Catacalos ended up staying 15 years in the Bay Area, eventually shifting her focus back to arts administration. Following her “glorious” stint at Stanford, she became the executive director of the Poetry Center/American Poetry Archives at San Francisco State University for six years, a position that served as excellent preparation for her current job. Later on, she returned to Stanford as an affiliated but unpaid scholar at the Research Institute on Women and Gender.
“Though it was hard to leave the Bay Area, I always knew I was going to come back here,” she says. “I am viscerally attached to this city. There are street corners that make me weep, because of memories or stories related to those streets.” She also returned home to take care of her aging parents.
It was a happy coincidence that about that same time Nan Cuba was getting ready to leave Gemini, and Catacalos seemed like the perfect person to take over. “She was a package that included our dream list (of priorities). We were all ecstatic,” says Cuba. “And our hopes have come true.”

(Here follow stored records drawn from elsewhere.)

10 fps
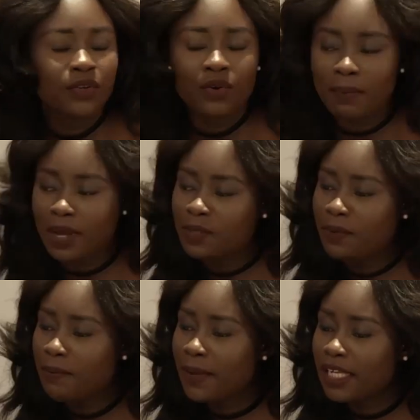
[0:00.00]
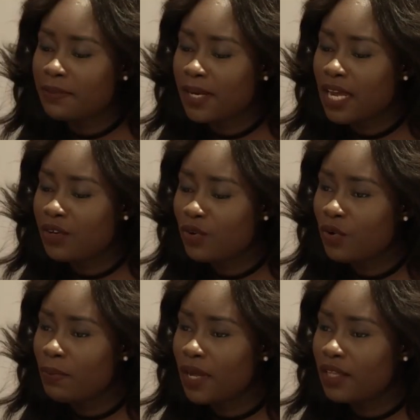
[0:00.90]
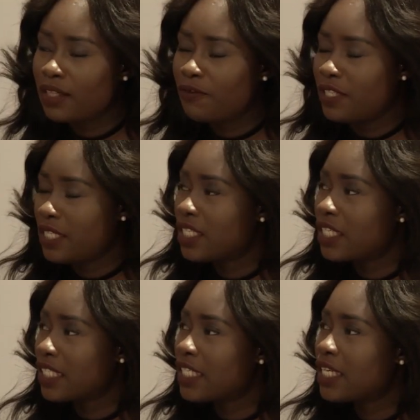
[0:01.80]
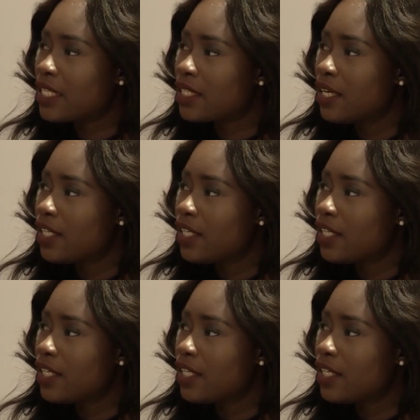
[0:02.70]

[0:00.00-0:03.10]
about sperm bank, but I know about the fertility clinics.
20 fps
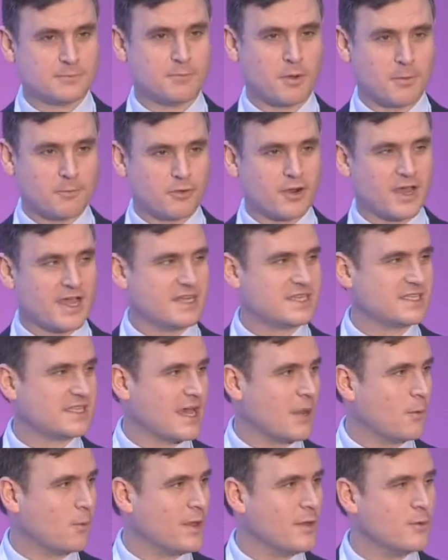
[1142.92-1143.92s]
But prior to
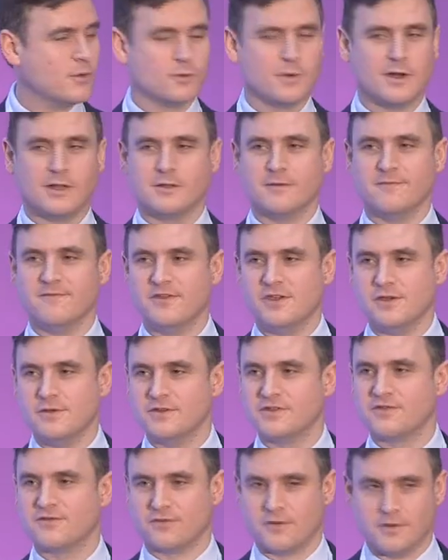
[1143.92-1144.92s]
that, we would welcome
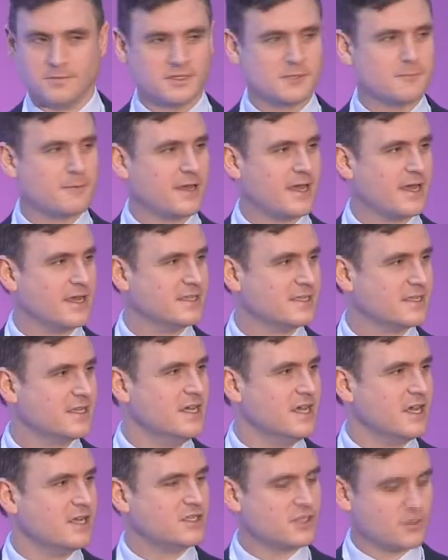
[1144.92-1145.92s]
views from suppliers
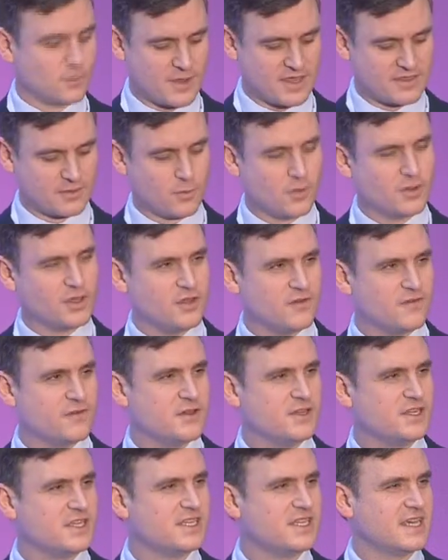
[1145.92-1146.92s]
as to whether what you've
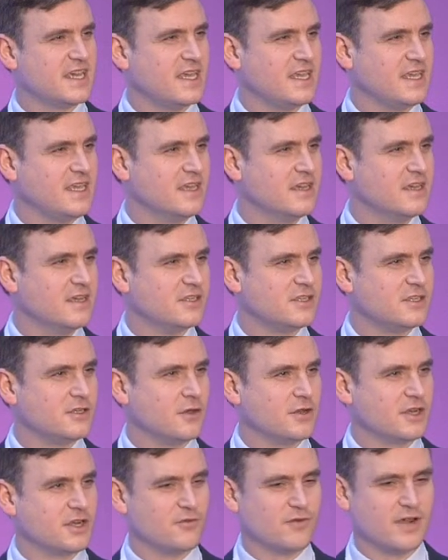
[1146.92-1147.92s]
heard today has
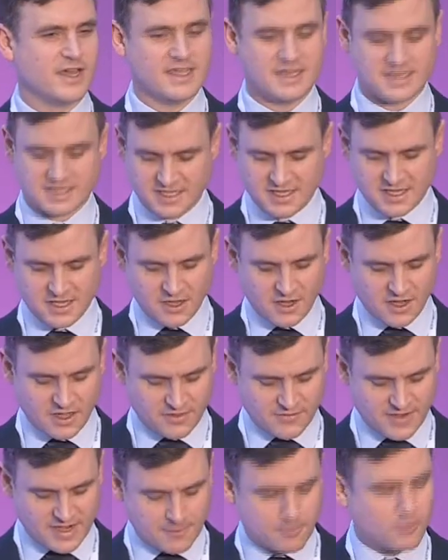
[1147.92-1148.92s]
got it right. Are
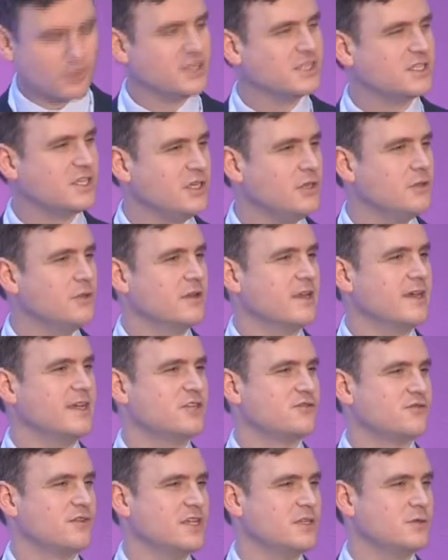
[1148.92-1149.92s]
there any points that you'd
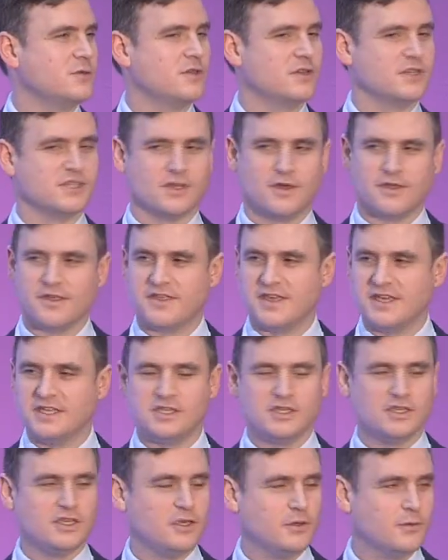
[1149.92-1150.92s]
like to raise with us? Are there
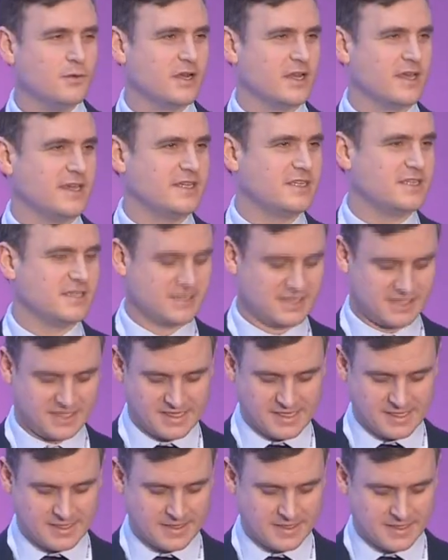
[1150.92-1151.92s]
things that you would like to
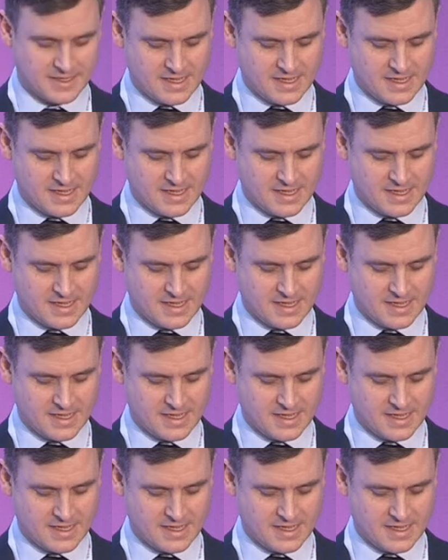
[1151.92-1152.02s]
see?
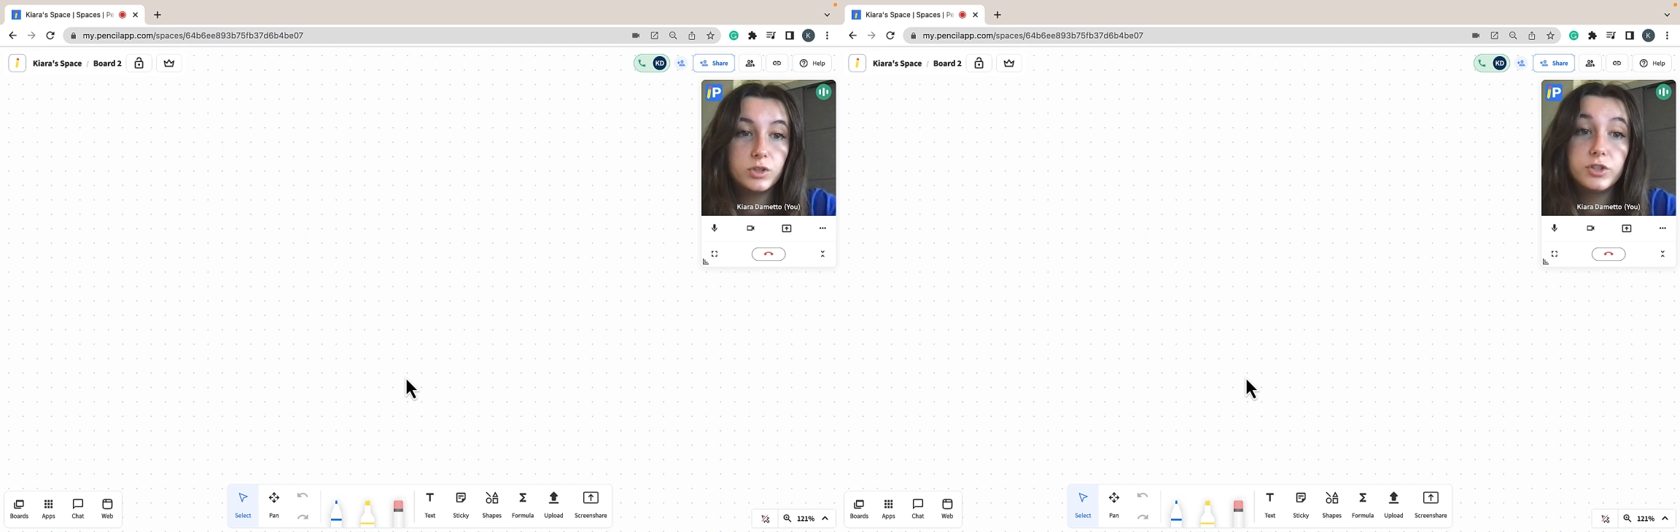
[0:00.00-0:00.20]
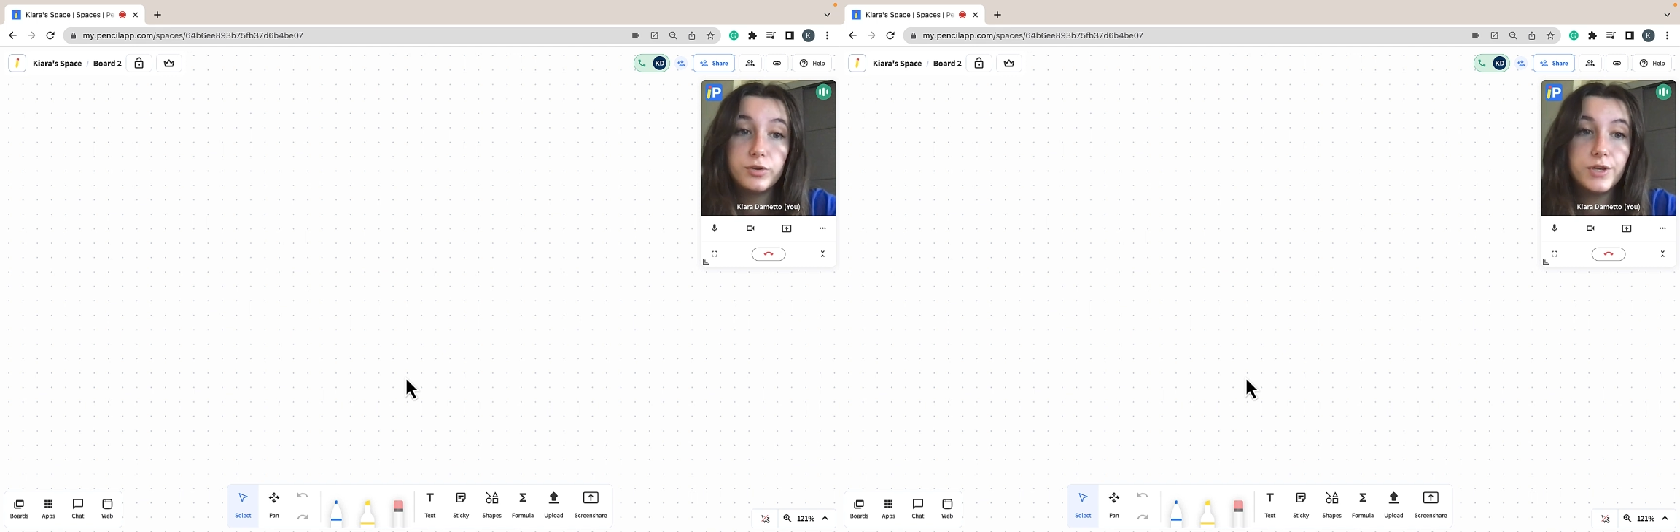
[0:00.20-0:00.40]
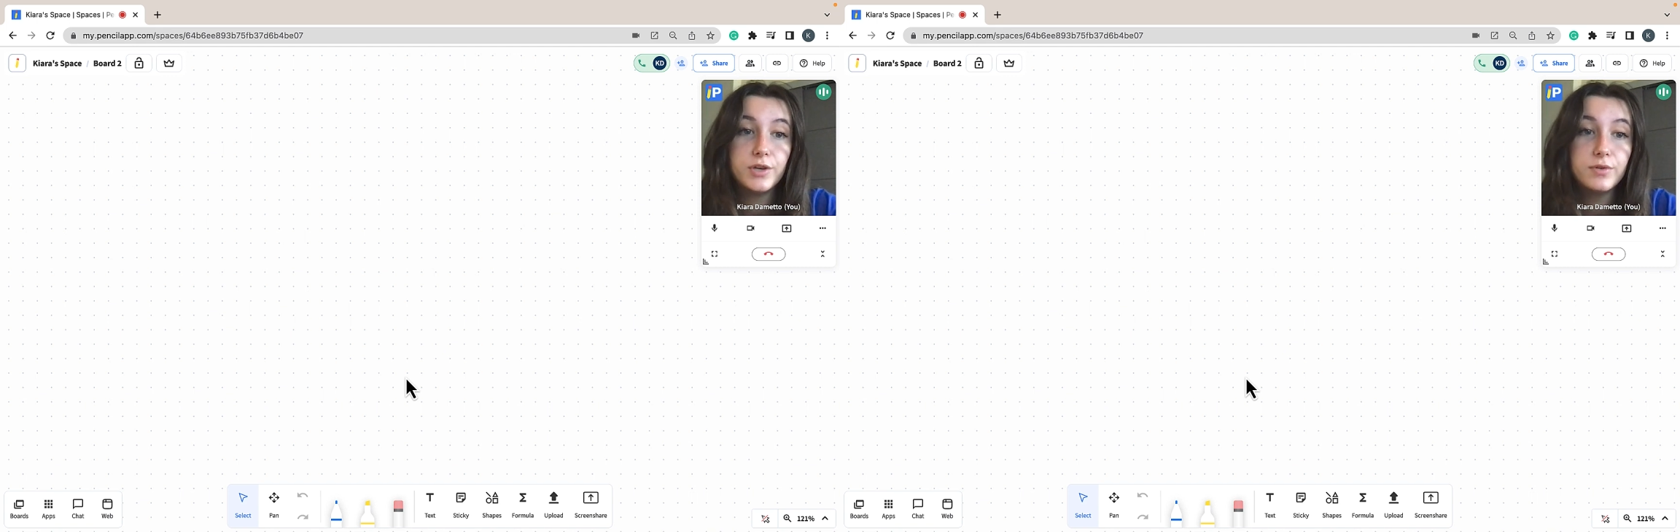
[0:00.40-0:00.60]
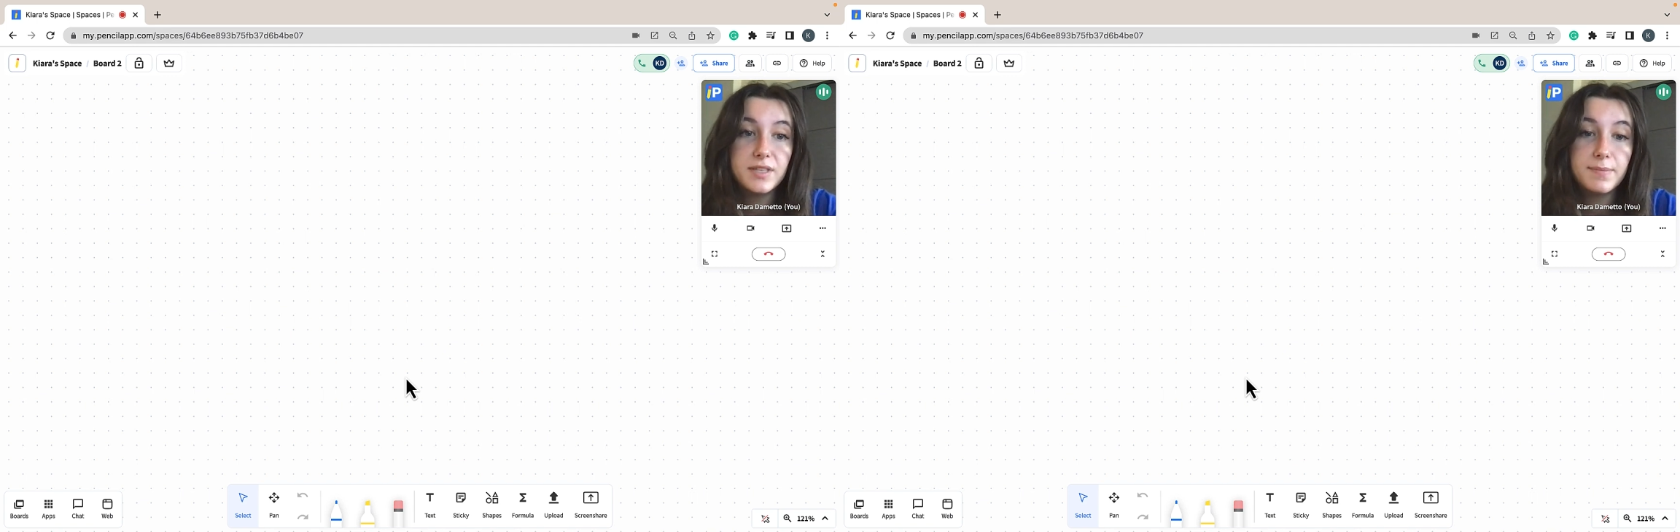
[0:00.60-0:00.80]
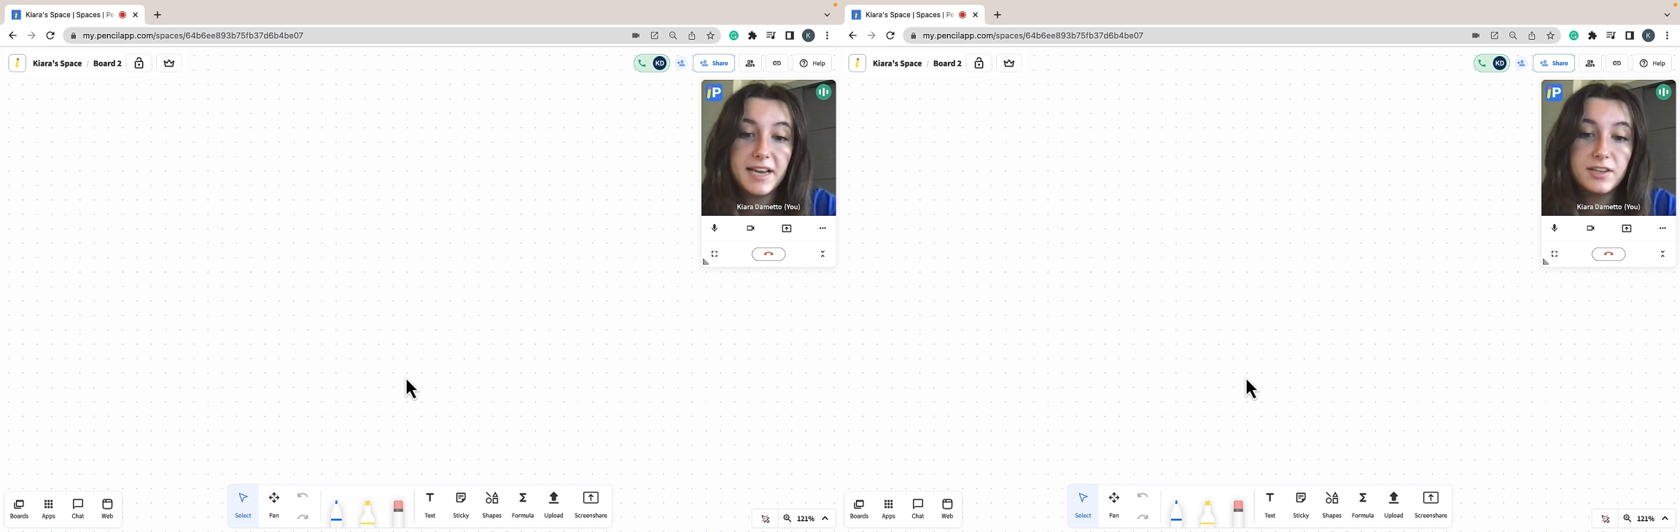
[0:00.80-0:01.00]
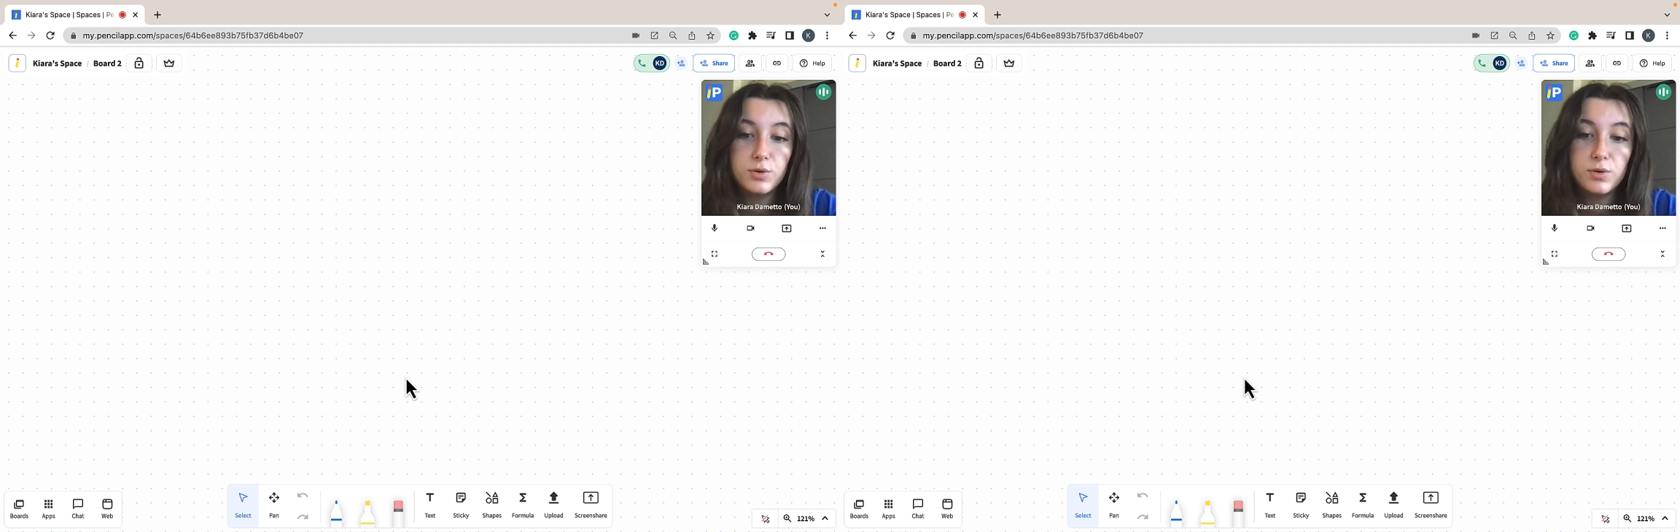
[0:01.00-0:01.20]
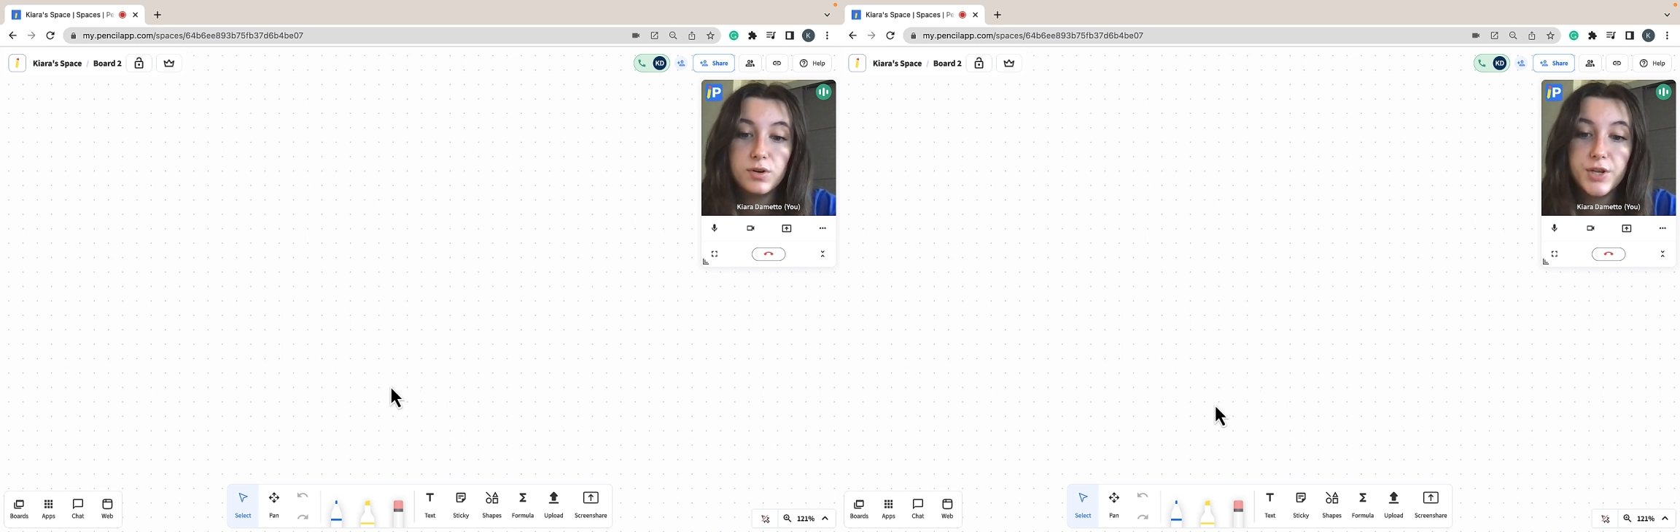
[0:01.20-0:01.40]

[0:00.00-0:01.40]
to use the pen tool,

Catacalos put her experience to work in tightening the entire operation financially and organizationally and turned her attention to grant writing and media relations, in addition to widening the scope of the programs as noted above. As the summer activities wind down, Gemini will be preparing for the fall semester of classes and for its major fund-raising gala, INKstravaganza, in September. And there is also the issue of space. The present accommodations are bursting at the seams, and the organization must either relocate or expand its current premises. Though she has a capable staff of five, there’s no longer time for poetry writing or even literary conversations with the visiting celebrities. “When I am not at work, I think about it,” says the director. While Cuba couldn’t wait to get back to her writing, Catacalos’ ambition lies elsewhere. “I want to make literature a part of people’s daily life, everybody’s daily life, not just people who are considered literary,” she declares. “Literature is about human beings, and so is a literary center.”